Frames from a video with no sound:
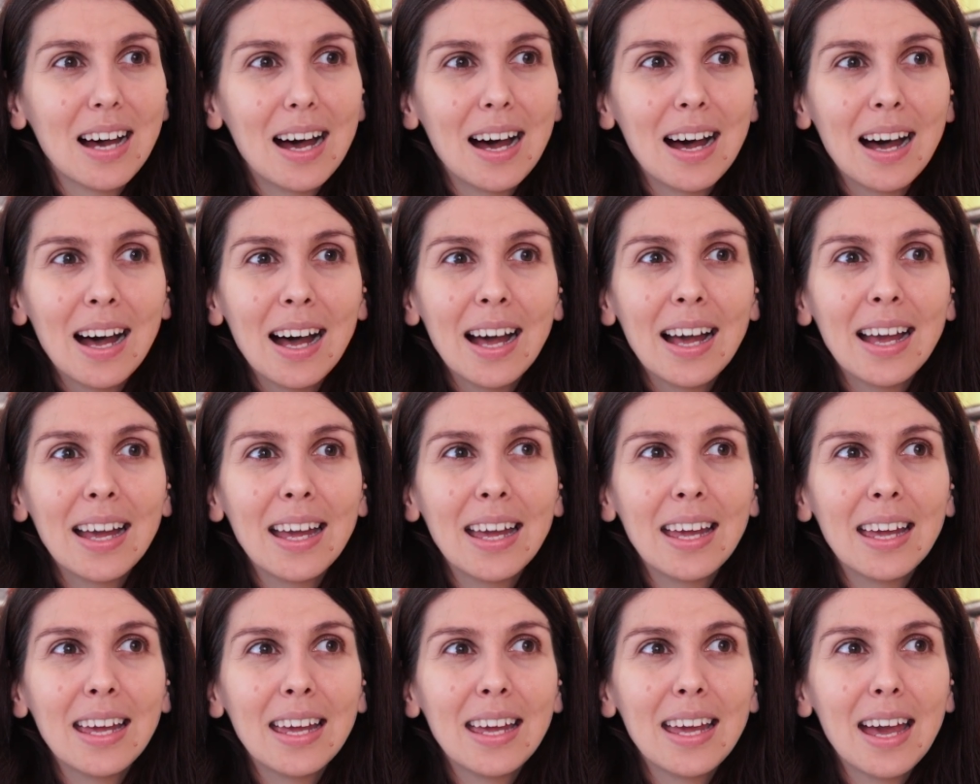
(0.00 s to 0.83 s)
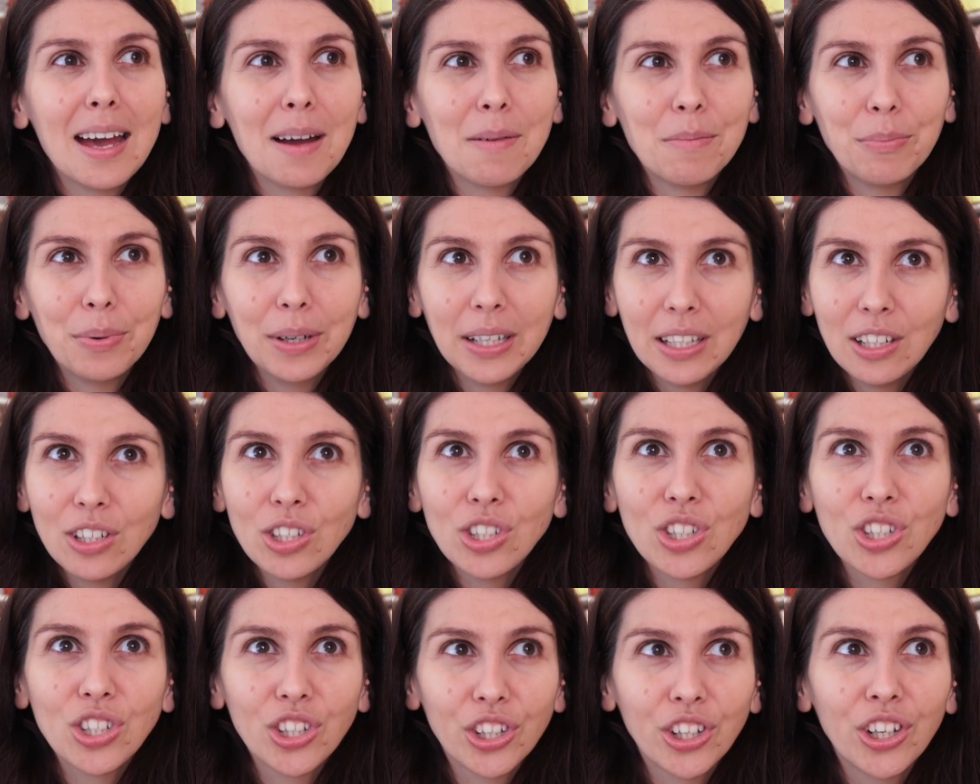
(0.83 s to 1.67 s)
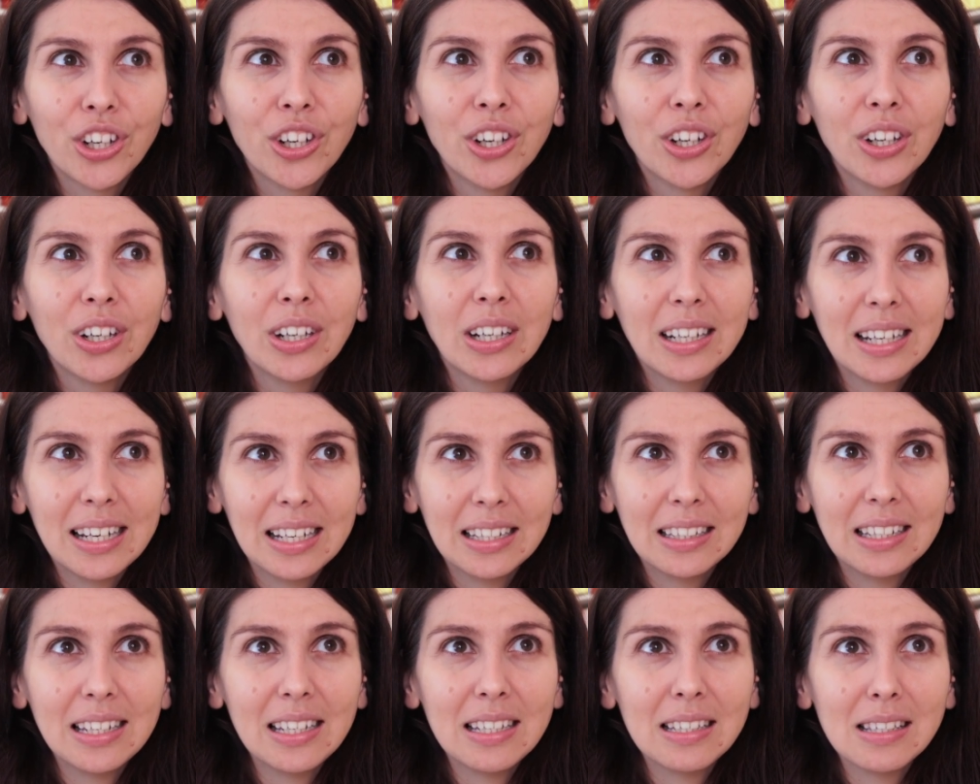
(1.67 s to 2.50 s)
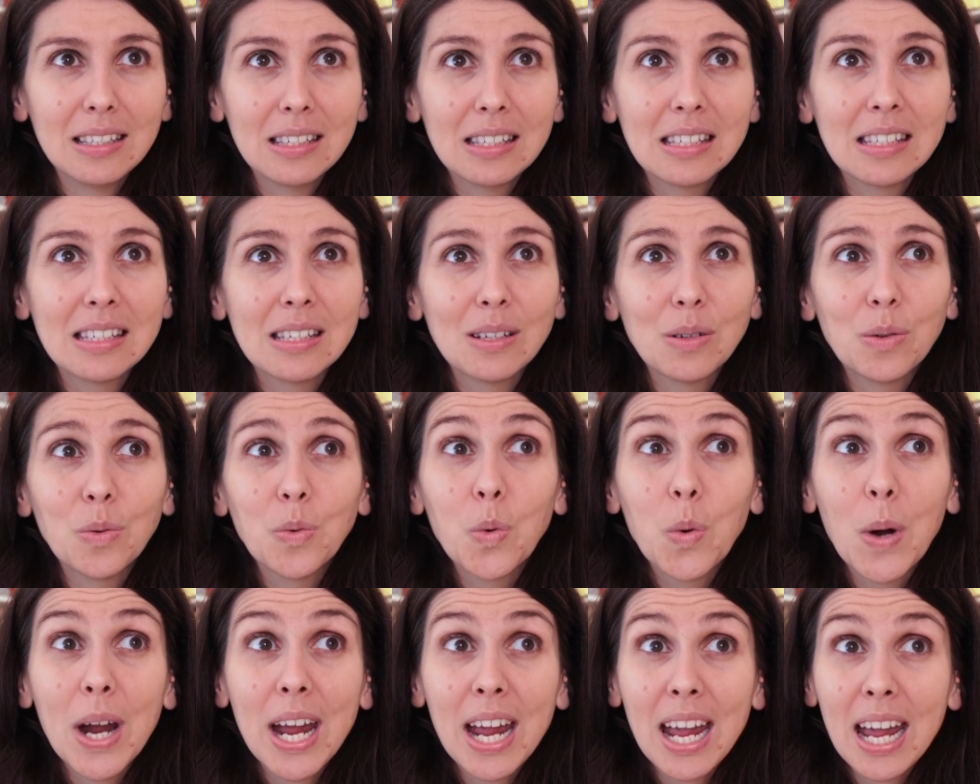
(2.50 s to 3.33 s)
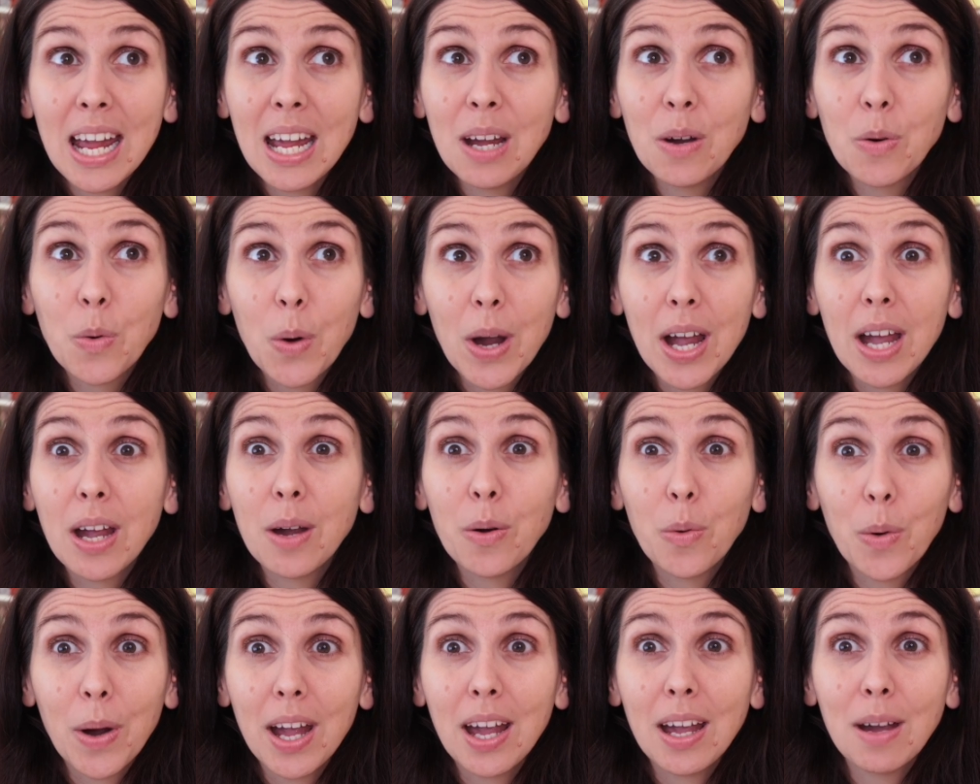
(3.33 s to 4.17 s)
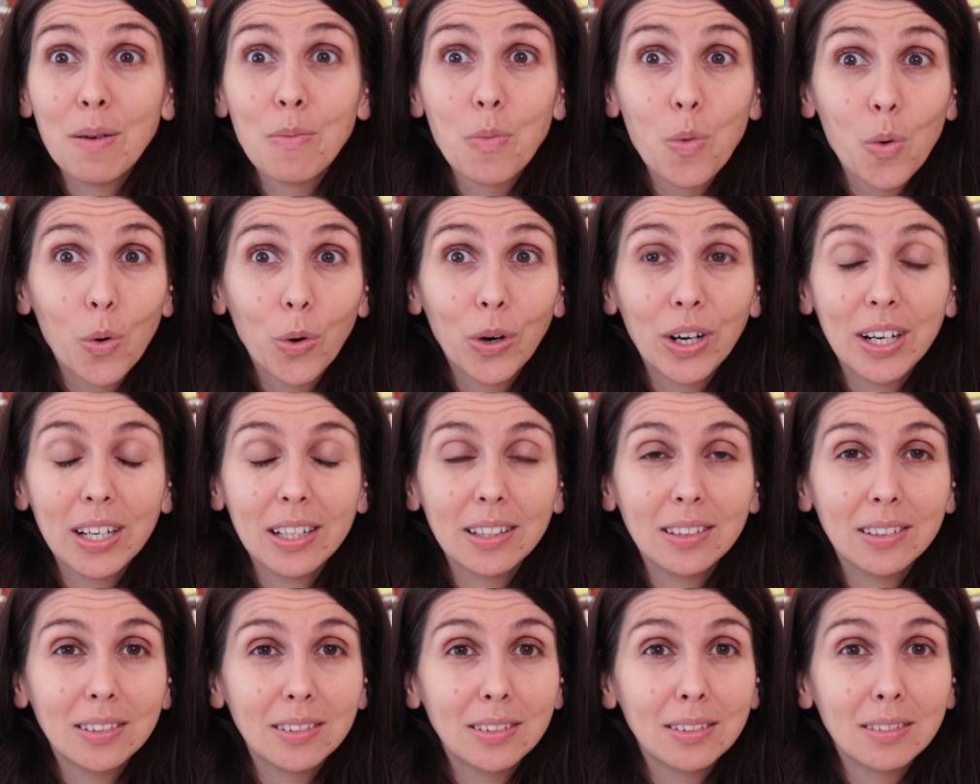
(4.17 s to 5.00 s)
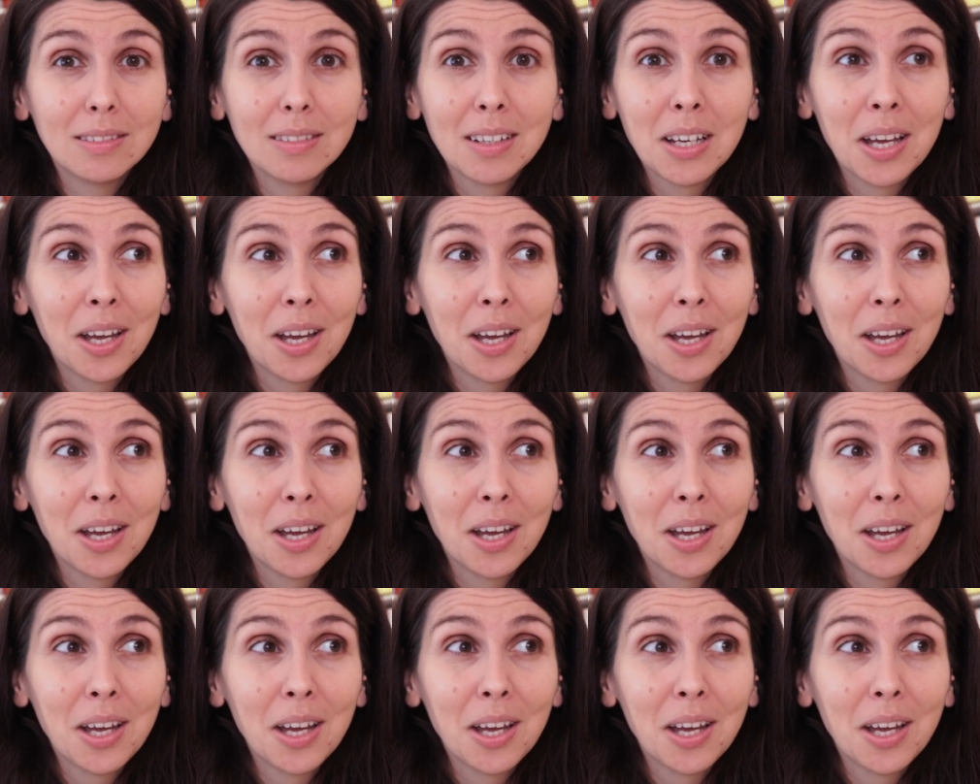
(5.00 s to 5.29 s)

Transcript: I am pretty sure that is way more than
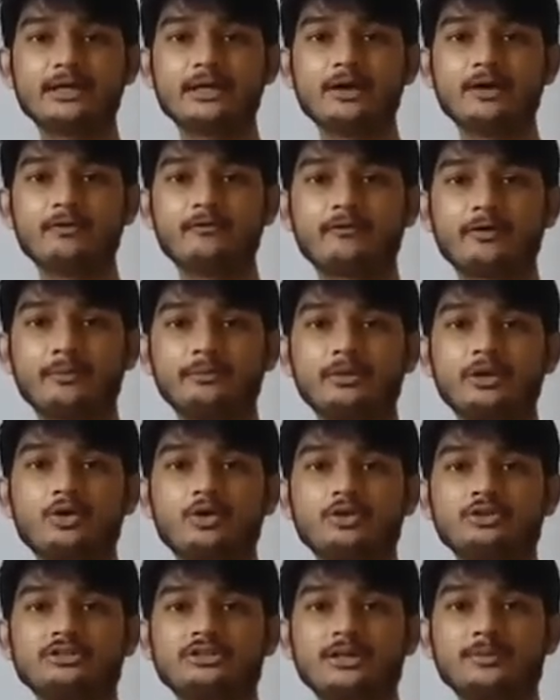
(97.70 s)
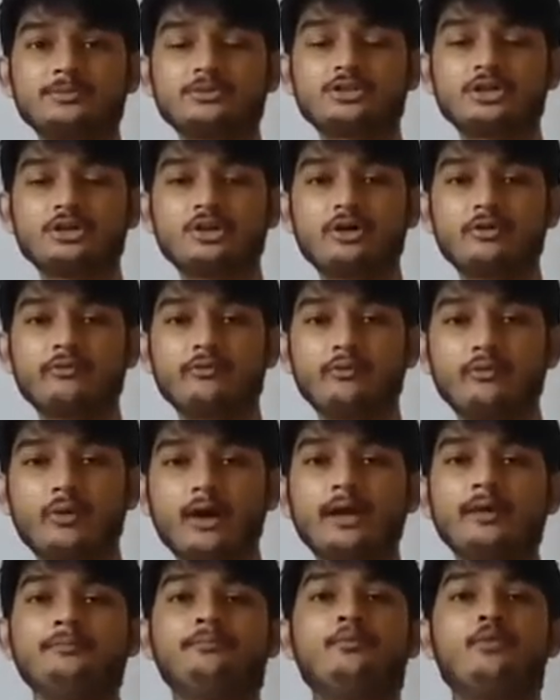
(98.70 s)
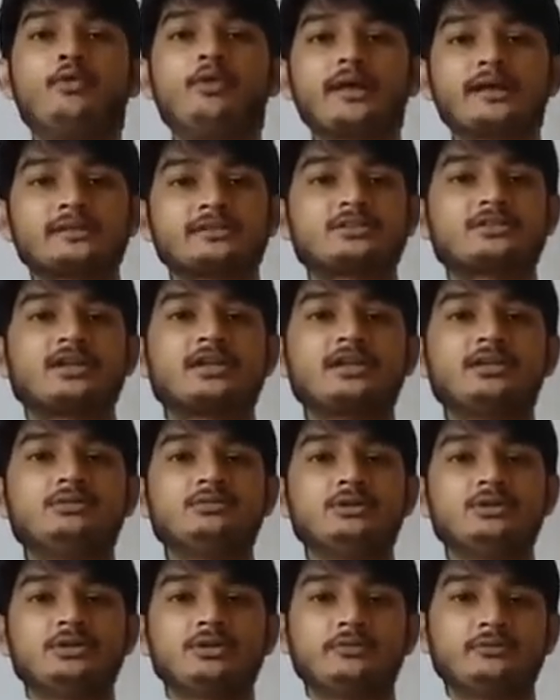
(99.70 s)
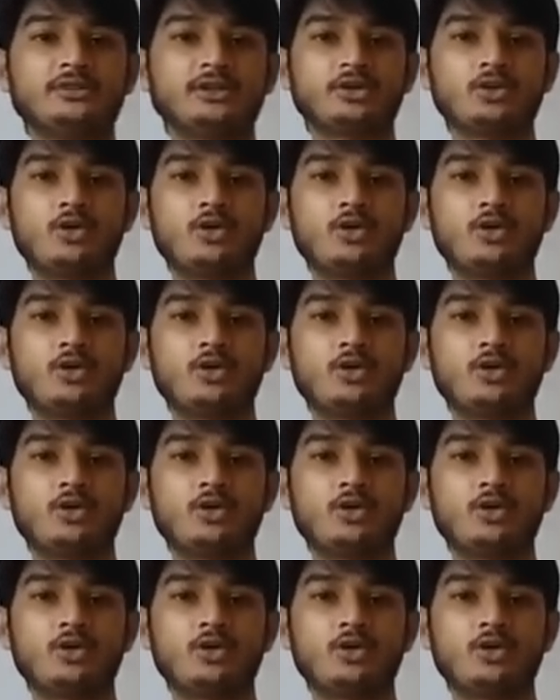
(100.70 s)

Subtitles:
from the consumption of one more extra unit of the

--

Your copy of the entries should be exact and free of pictures.

Frames from a video with no sound:
(0.00 s to 0.83 s)
(0.83 s to 1.67 s)
(1.67 s to 2.50 s)
(2.50 s to 3.33 s)
(3.33 s to 4.17 s)
(4.17 s to 5.00 s)
(5.00 s to 5.29 s)

Transcript: I am pretty sure that is way more than
(97.70 s)
(98.70 s)
(99.70 s)
(100.70 s)

Subtitles:
from the consumption of one more extra unit of the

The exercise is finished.